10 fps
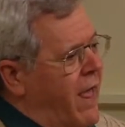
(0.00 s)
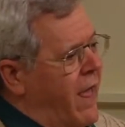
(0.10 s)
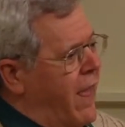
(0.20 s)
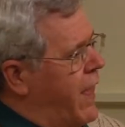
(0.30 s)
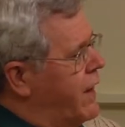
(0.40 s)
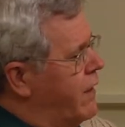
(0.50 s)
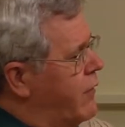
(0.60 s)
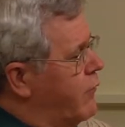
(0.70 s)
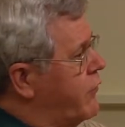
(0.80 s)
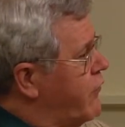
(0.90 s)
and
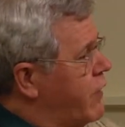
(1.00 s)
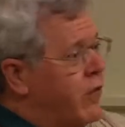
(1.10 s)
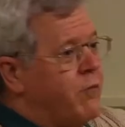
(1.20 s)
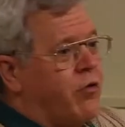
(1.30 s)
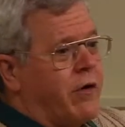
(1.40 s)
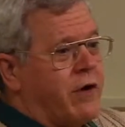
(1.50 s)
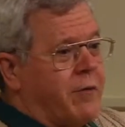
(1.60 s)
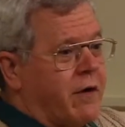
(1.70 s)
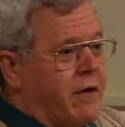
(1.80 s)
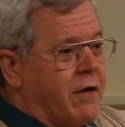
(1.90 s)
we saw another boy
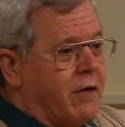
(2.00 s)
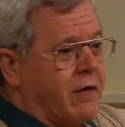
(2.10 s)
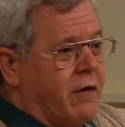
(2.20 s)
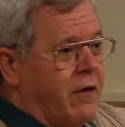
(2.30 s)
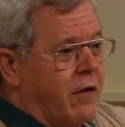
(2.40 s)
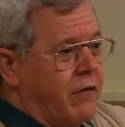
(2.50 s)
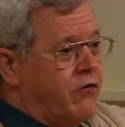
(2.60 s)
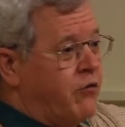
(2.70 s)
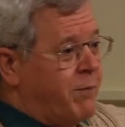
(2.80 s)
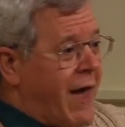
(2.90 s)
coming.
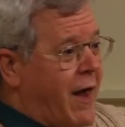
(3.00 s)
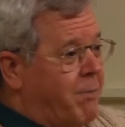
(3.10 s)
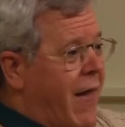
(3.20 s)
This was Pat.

== == ==

- Prompt
Word for word, reproduce the listing above; no image should be carried over.

- Result below
10 fps
(0.00 s)
(0.10 s)
(0.20 s)
(0.30 s)
(0.40 s)
(0.50 s)
(0.60 s)
(0.70 s)
(0.80 s)
(0.90 s)
and
(1.00 s)
(1.10 s)
(1.20 s)
(1.30 s)
(1.40 s)
(1.50 s)
(1.60 s)
(1.70 s)
(1.80 s)
(1.90 s)
we saw another boy
(2.00 s)
(2.10 s)
(2.20 s)
(2.30 s)
(2.40 s)
(2.50 s)
(2.60 s)
(2.70 s)
(2.80 s)
(2.90 s)
coming.
(3.00 s)
(3.10 s)
(3.20 s)
This was Pat.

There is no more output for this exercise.